Characterization of skeletal muscle contraction using a flexible and wearable ultrasonic sensor

• Published in: Progress in molecular biology and translational science Vol. 216; p. 87
• Main Authors: Yeung, Elliot, AlMohimeed, Ibrahim, Ono, Yuu
• Format: Journal Article
• Language: English
• Published: Netherlands 2025
• Subjects: Humans; Muscle Contraction - physiology; Muscle, Skeletal - diagnostic imaging; Muscle, Skeletal - physiology; Ultrasonography - instrumentation; Wearable Electronic Devices; Piezoelectric PVDF film; Tetanic contraction; Muscle contractile parameters; Wearable ultrasonic sensor; Ultrasound pulse-echo technique; Fusion index; Electromyostimulation; Skeletal muscle monitoring and characterization
• ISSN: 1878-0814; 1878-0814
• DOI: 10.1016/bs.pmbts.2025.06.001

Monitoring skeletal muscle contraction provides valuable information about the muscle mechanical properties, which can be helpful in various biomedical applications. This chapter presents a single-element flexible and wearable ultrasonic sensor (WUS) developed by our research group and its application for continuously monitoring and characterizing skeletal muscle contraction.
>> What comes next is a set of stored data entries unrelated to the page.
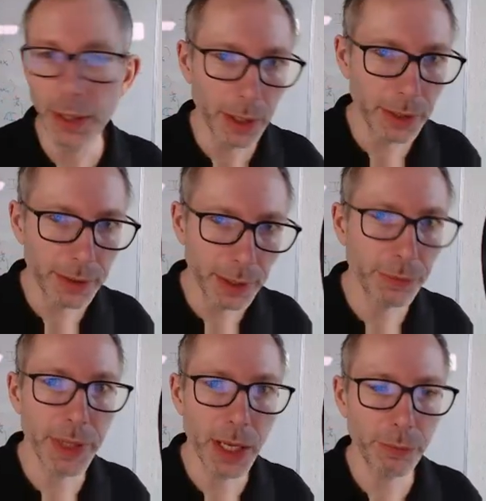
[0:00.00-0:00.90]
And then
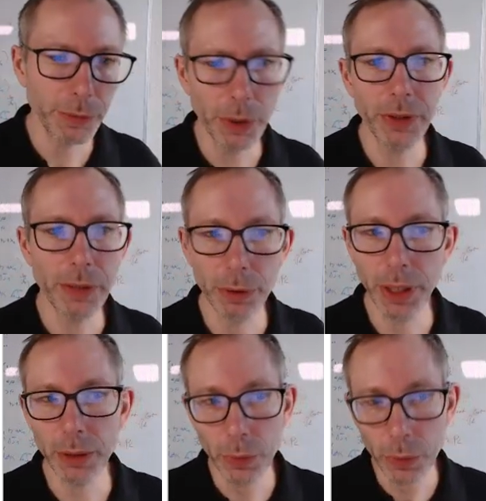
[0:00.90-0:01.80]
for that, we first have a look
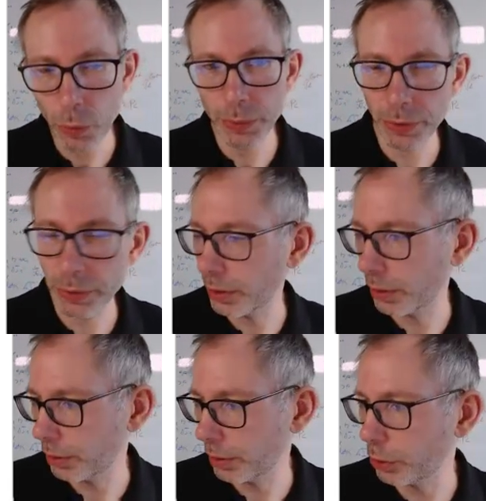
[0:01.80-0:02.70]
at whom is
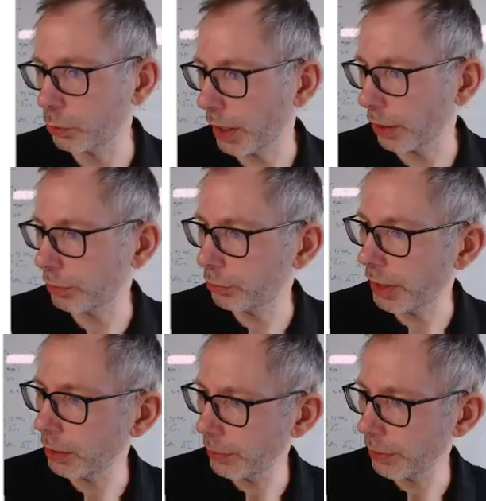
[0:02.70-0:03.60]
the EU actually
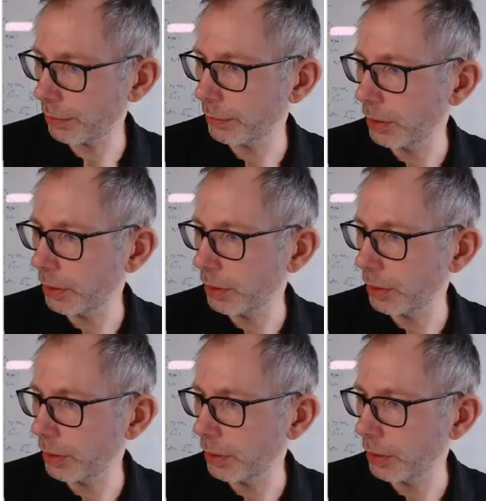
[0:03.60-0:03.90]
trading with.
The WUS is made from a 110-µm thick polyvinylidene fluoride piezoelectric polymer film. The lightweight and flexible properties of the WUS enable stable attachment to a skin surface without impacting the tissue motion of interest beneath the WUS. As an example of in-vivo demonstrations of muscle contraction monitoring and characterization, continuous monitoring of muscle contraction of the lateral head of the triceps muscle in healthy human subjects is performed using the WUS in the ultrasound pulse-echo technique. The changes in tissue thickness caused by muscle contraction evoked by electromyostimulation (EMS) at different EMS pulse repetition frequencies are measured using an ultrasound time-of-flight method. The muscle contractile parameters are estimated using the muscle twitches obtained at an EMS frequency of 2 Hz, where the muscle can fully relax between consecutive twitches. Furthermore, a level of tetanic progression, where the muscle cannot completely relax, is quantitatively assessed using the fusion index (FI), estimated from the changes in tissue thickness at EMS frequencies ranging from 2 Hz to 30 Hz, with an increment of 2 Hz. It is demonstrated that the unfused and fused tetanus frequencies can be estimated from the FI frequency curve and the contractile parameters obtained at 2 Hz. The WUS and ultrasonic methods demonstrated in this study could be valuable for non-invasive, continuous monitoring of skeletal muscle contractile properties.